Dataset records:
━━━━━━━━━━━━━━━━━━━━━━━━━━━━━━

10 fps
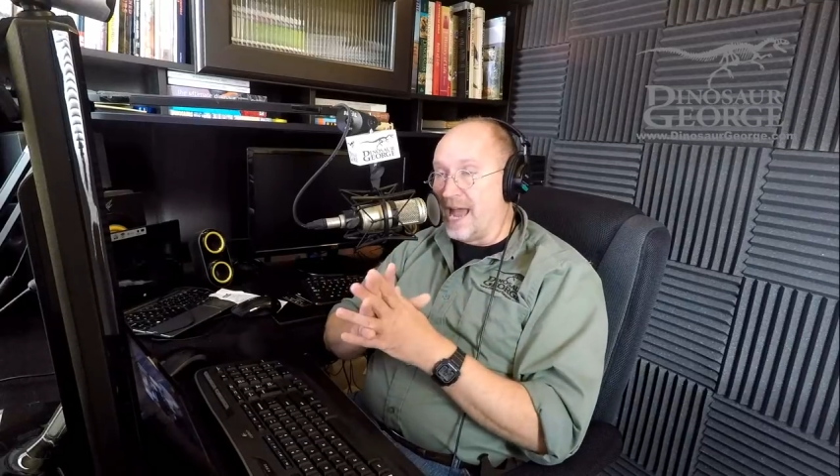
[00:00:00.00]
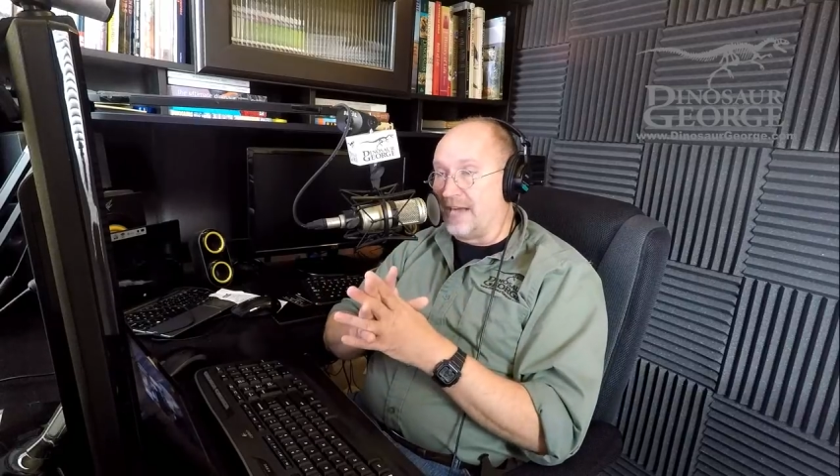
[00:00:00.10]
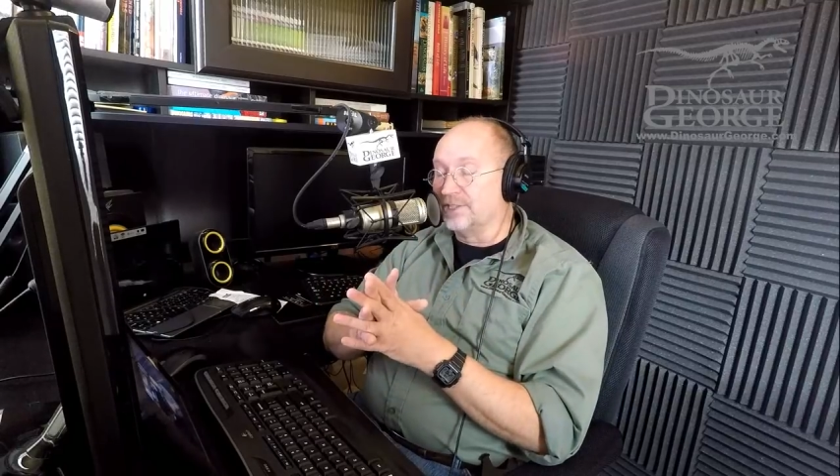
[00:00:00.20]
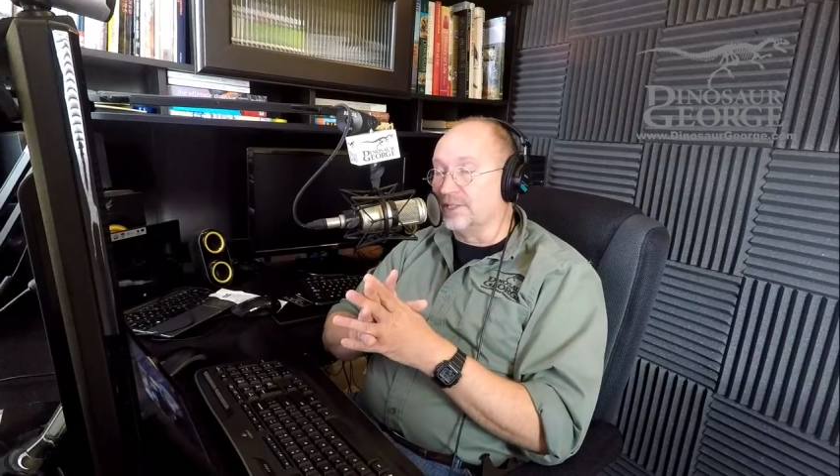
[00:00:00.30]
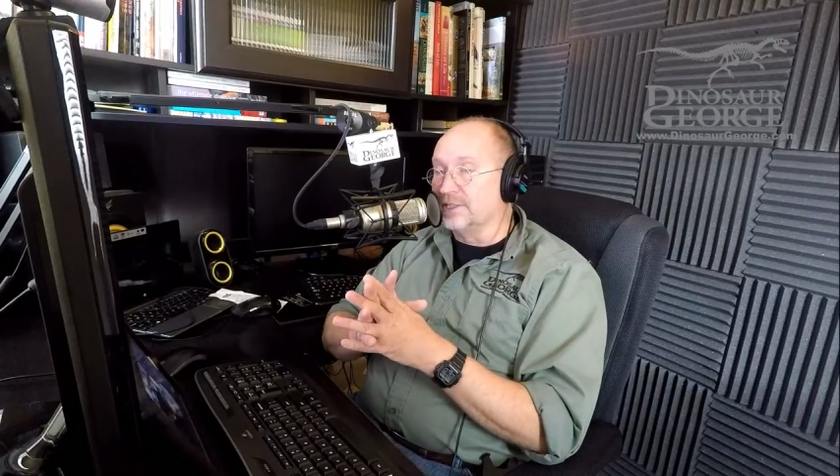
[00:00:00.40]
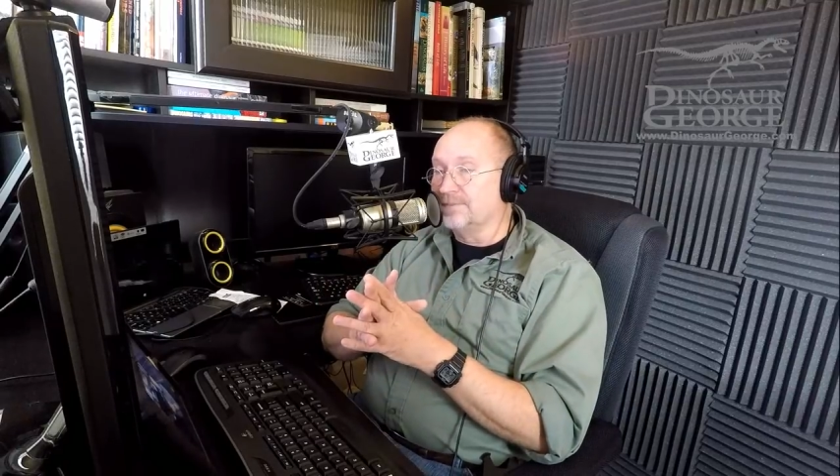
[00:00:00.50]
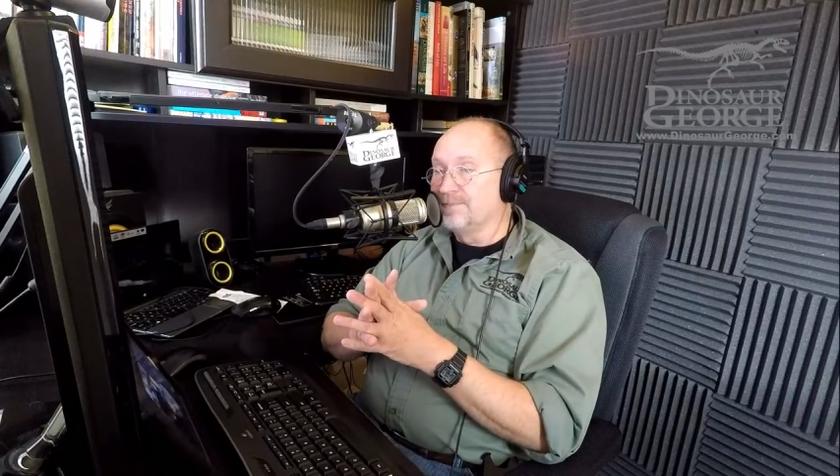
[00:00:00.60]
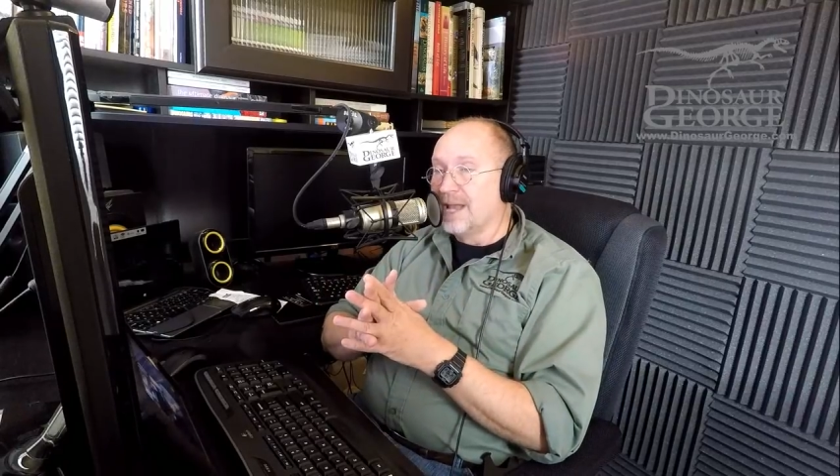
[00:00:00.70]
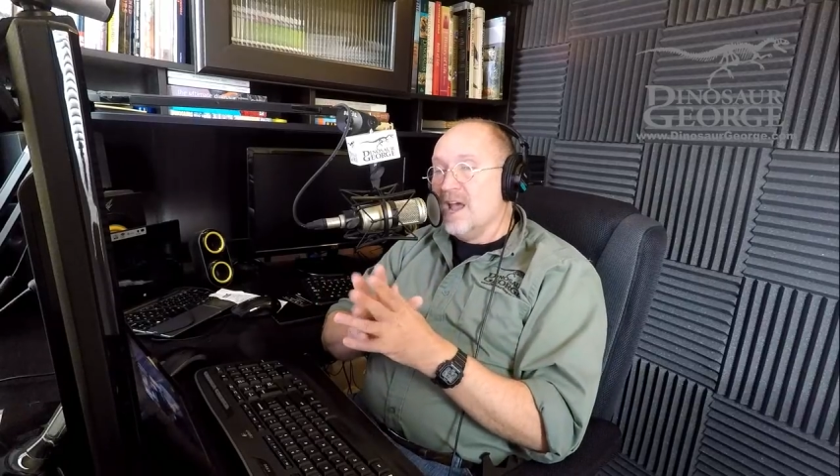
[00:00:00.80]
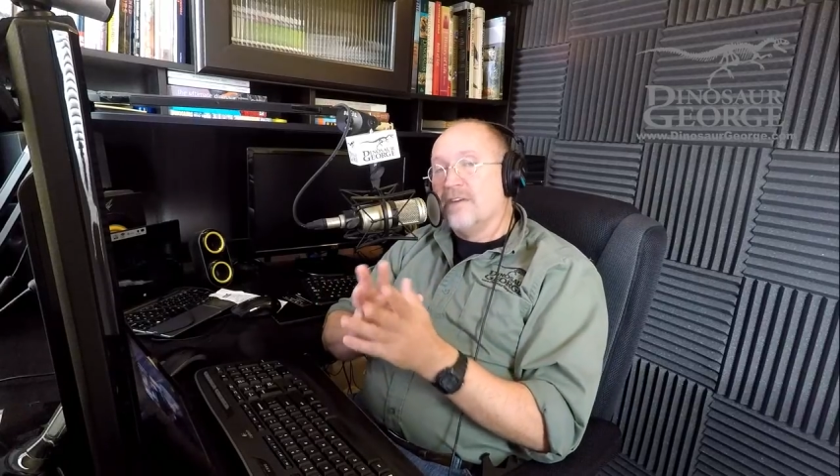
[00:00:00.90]
reactions.
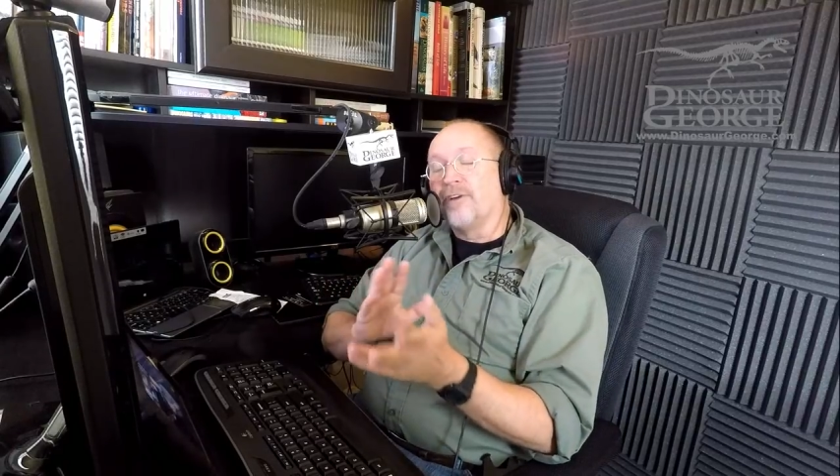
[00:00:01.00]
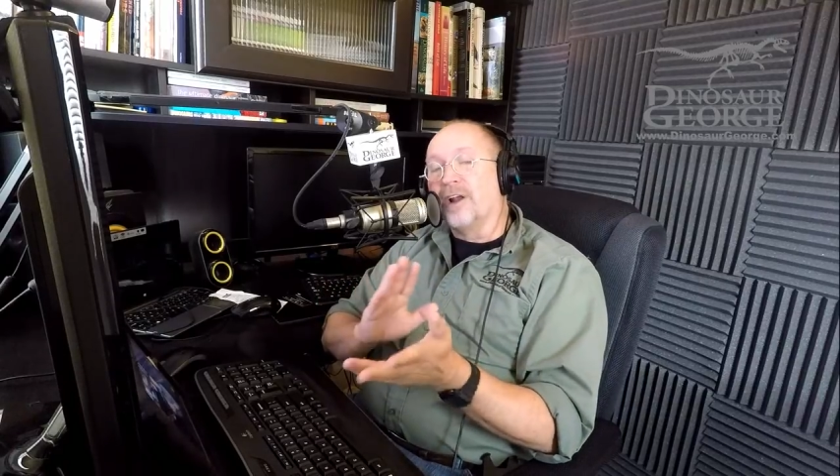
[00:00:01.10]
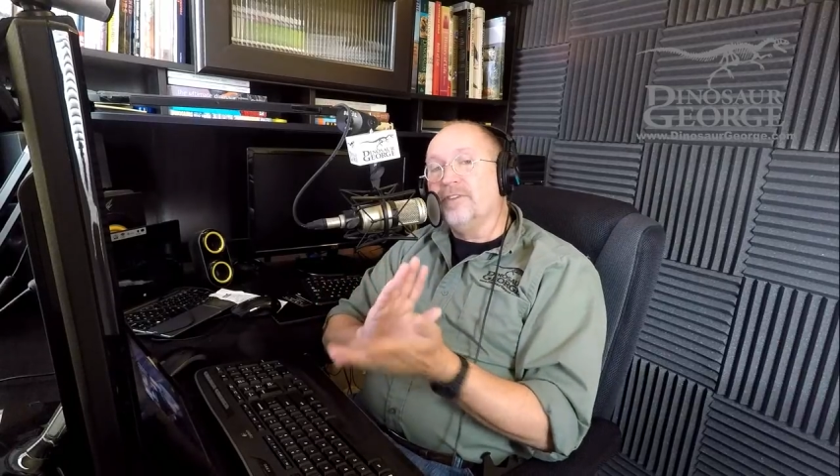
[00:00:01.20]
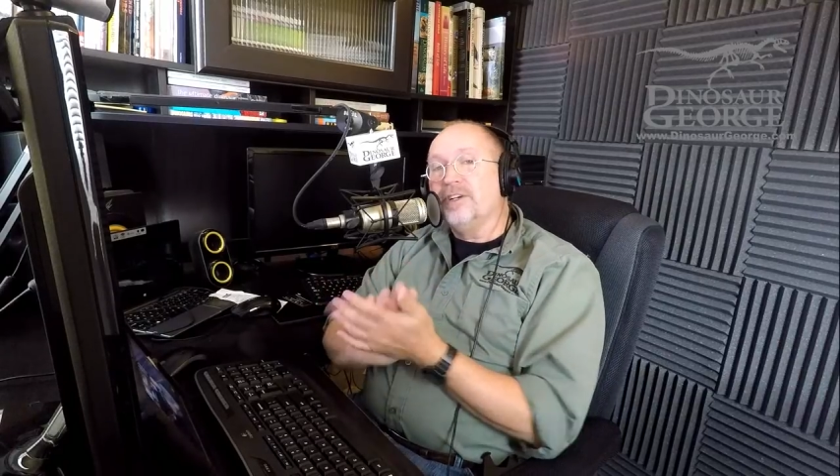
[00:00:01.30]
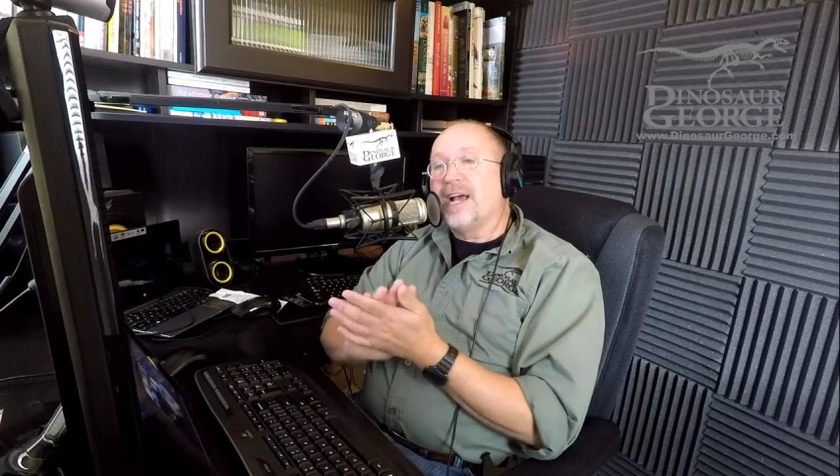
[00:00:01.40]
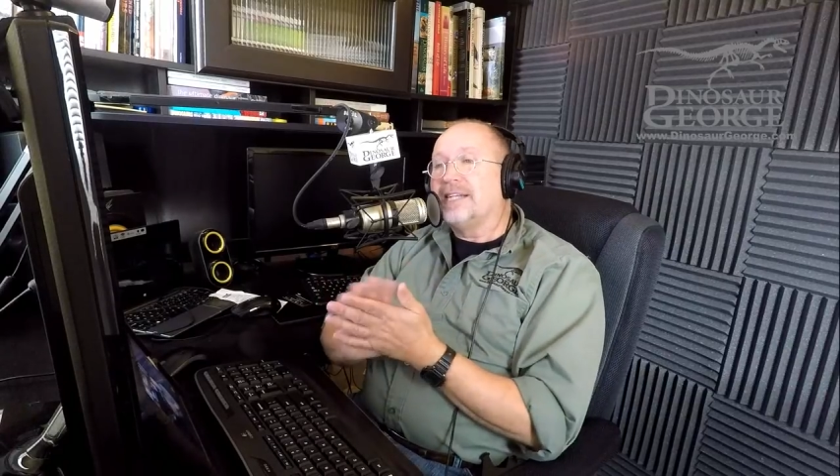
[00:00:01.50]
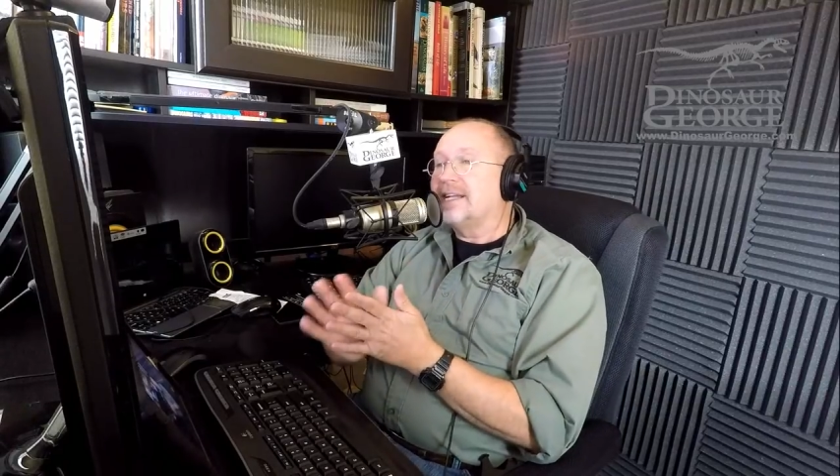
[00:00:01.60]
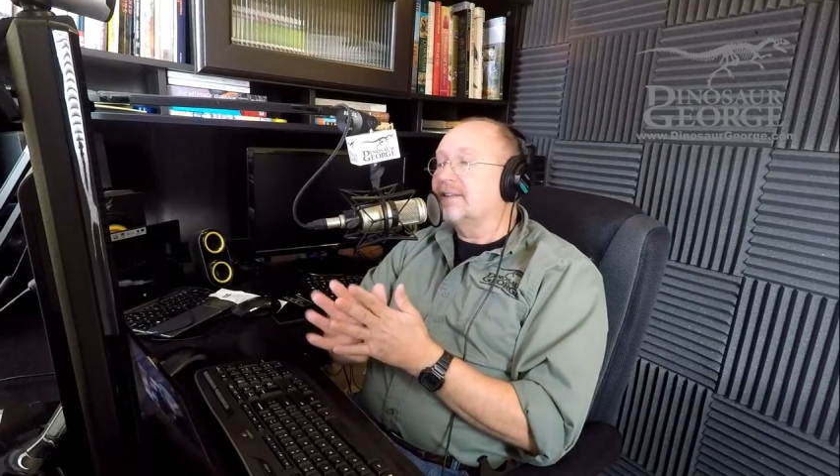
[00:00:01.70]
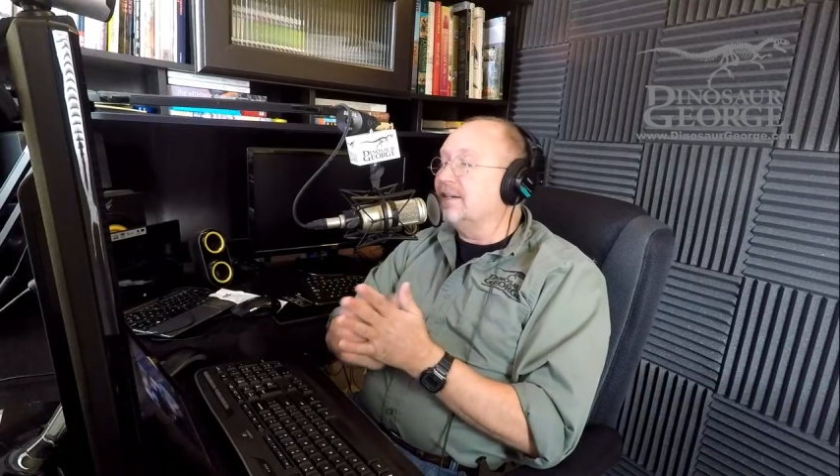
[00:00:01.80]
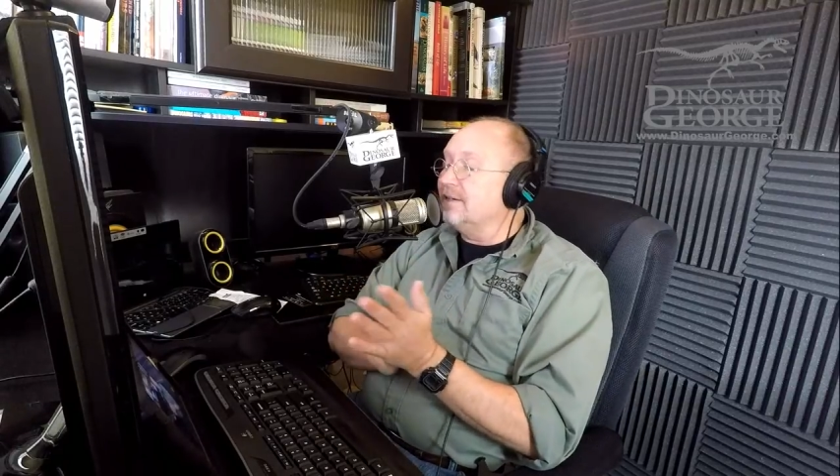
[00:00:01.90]
For all of you
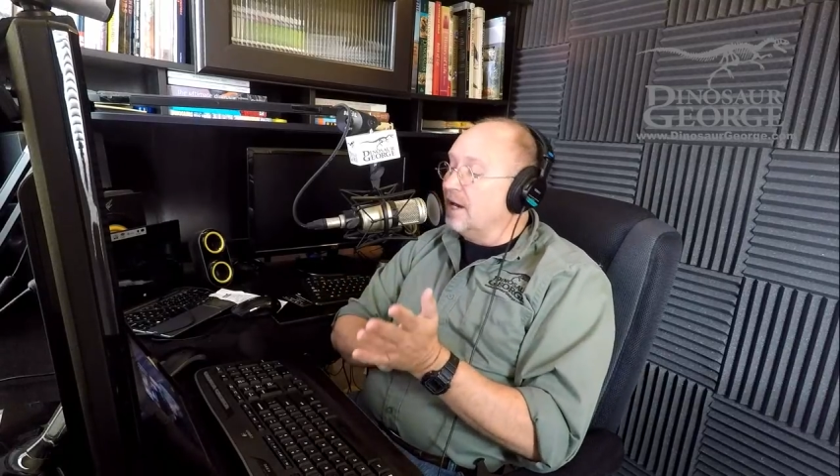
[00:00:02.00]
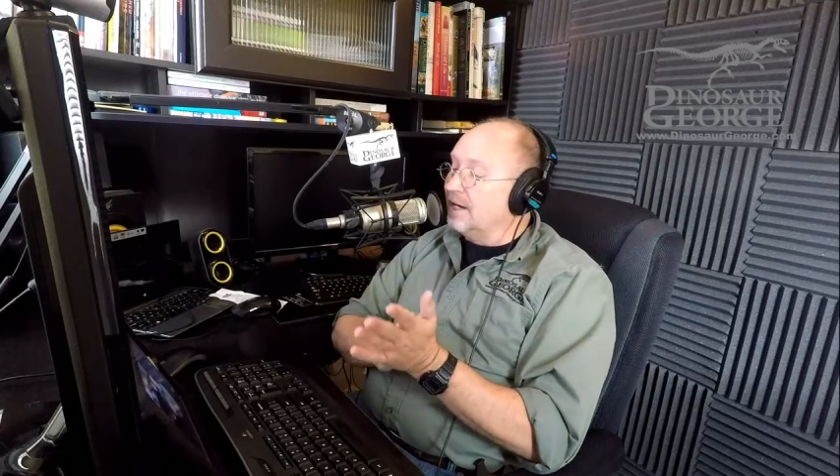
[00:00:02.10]
guys out there,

━━━━━━━━━━━━━━━━━━━━━━━━━━━━━━

◆ What you are asked to do: Leaving out the pictures, output each line above exactly as it is.

◆ Finished task:
10 fps
[00:00:00.00]
[00:00:00.10]
[00:00:00.20]
[00:00:00.30]
[00:00:00.40]
[00:00:00.50]
[00:00:00.60]
[00:00:00.70]
[00:00:00.80]
[00:00:00.90]
reactions.
[00:00:01.00]
[00:00:01.10]
[00:00:01.20]
[00:00:01.30]
[00:00:01.40]
[00:00:01.50]
[00:00:01.60]
[00:00:01.70]
[00:00:01.80]
[00:00:01.90]
For all of you
[00:00:02.00]
[00:00:02.10]
guys out there,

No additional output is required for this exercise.